Too many times specifications are written without proper guidance for the interpretation of what is needed. The project is executed by the lowest "qualified" bidder who may have a hard time interpreting the specification then many times simply does whatever they think best while the project is in motion. It happens over and over and serves no one well especially when there are failures.
 
I've been in the masonry restoration business for over 25 years. I have heard stories of architects, building owners and contractors disillusioned with lime mortar, lime putty and magic proprietary mixes that have all failed. The bad rap gets pinned on the use of "traditional historic and hybrid mixes" by the contractor and the manufacturer often blames the installer for the error.
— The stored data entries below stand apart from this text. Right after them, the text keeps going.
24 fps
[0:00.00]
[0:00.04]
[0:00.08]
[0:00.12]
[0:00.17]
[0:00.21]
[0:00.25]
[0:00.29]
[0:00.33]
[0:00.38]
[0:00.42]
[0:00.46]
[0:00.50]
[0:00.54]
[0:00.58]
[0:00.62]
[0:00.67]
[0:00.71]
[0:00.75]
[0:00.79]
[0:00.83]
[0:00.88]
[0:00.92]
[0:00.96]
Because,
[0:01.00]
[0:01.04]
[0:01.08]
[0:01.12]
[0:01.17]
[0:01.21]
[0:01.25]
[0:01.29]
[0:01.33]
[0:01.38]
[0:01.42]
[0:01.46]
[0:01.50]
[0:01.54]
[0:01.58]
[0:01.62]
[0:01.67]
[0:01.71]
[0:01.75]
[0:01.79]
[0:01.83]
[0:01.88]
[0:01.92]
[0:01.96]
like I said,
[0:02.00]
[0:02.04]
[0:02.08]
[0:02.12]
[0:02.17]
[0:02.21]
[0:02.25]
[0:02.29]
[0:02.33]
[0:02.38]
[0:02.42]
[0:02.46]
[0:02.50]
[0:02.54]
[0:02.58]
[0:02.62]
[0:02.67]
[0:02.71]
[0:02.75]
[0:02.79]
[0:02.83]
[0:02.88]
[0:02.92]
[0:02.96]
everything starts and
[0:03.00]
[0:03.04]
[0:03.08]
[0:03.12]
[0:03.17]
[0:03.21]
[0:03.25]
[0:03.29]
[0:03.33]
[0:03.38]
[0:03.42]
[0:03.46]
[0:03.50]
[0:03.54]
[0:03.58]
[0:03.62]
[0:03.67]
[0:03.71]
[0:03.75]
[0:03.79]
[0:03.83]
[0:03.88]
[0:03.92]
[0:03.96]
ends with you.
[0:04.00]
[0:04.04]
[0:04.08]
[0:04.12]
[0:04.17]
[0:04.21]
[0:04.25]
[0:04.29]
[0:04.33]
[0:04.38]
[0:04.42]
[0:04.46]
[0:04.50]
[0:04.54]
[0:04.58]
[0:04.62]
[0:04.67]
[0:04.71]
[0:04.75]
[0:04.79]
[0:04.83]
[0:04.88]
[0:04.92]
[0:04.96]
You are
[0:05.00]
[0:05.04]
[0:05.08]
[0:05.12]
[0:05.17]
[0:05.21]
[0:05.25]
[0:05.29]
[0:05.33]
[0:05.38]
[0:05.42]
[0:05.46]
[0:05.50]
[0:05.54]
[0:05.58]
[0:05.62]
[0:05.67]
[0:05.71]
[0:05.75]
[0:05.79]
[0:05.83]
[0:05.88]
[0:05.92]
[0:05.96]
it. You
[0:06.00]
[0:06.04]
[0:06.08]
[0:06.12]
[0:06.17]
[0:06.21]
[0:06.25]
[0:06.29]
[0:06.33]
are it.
I believe they are both right. There is in fact many application errors in the industry because of incompatible materials used to make repair mortars, which when blended together using the wrong lime or when a Portland cement gauging is used to improve the wrong lime, fails due to the incompatibility of the repair materials to the substrate and the installer has an error which can't be avoided.  
 
The use of pure lime based materials is not rocket science and has worked for millennium. However, there will always be failures if care is not administered throughout the project. This should start with the specification of the right material for the corresponding application. If caring guidance does not start and end with the project then an unwanted outcome is going to be the result. In the end it is the owner who finds they have to live with less than what they anticipated or they must fight a huge uphill battle to get what they paid for after the insult has occurred. The architect may then want to shy away from the future use of "difficult" materials or using the innocent contractors who didn't generate the intended outcome. The contractor is always glad to go back to what they used to use since it served them well for at least what is their window of experience. No one wants trouble and no one can blame anyone for having these natural reactions. 
 
Natural Hydraulic Lime, which is the basis for the repair material line of St. Astier mortars, have many appropriate applications that will yield an excellent service life for their respective applications if adequate diagnosis of where the application will be rendered and adequate training and follow up for their installations is engineered into the project. In the end the contractor will find out exactly how "user friendly" the products really are. The architect and owner will be glad for the timeless beauty that will follow with the correct installation of the right product for the right application.
 
Please call me to schedule a consultation visit and to design a quality assurance program for your application to ensure its success.  
 
Sincerely,

 
Andrew L. deGruchy
Owner/Consultant
Lime Works.US
P.O. Box 151
Milford Square, PA 18935
www.limeworks.us
Technical help phone 215-536-6706
e-mail: begreen@limeworks.us

 

The following are examples of training work we have done. We have provided training for volunteers of non-profit run historic sites and for contractors as specified by preservation architects for other projects.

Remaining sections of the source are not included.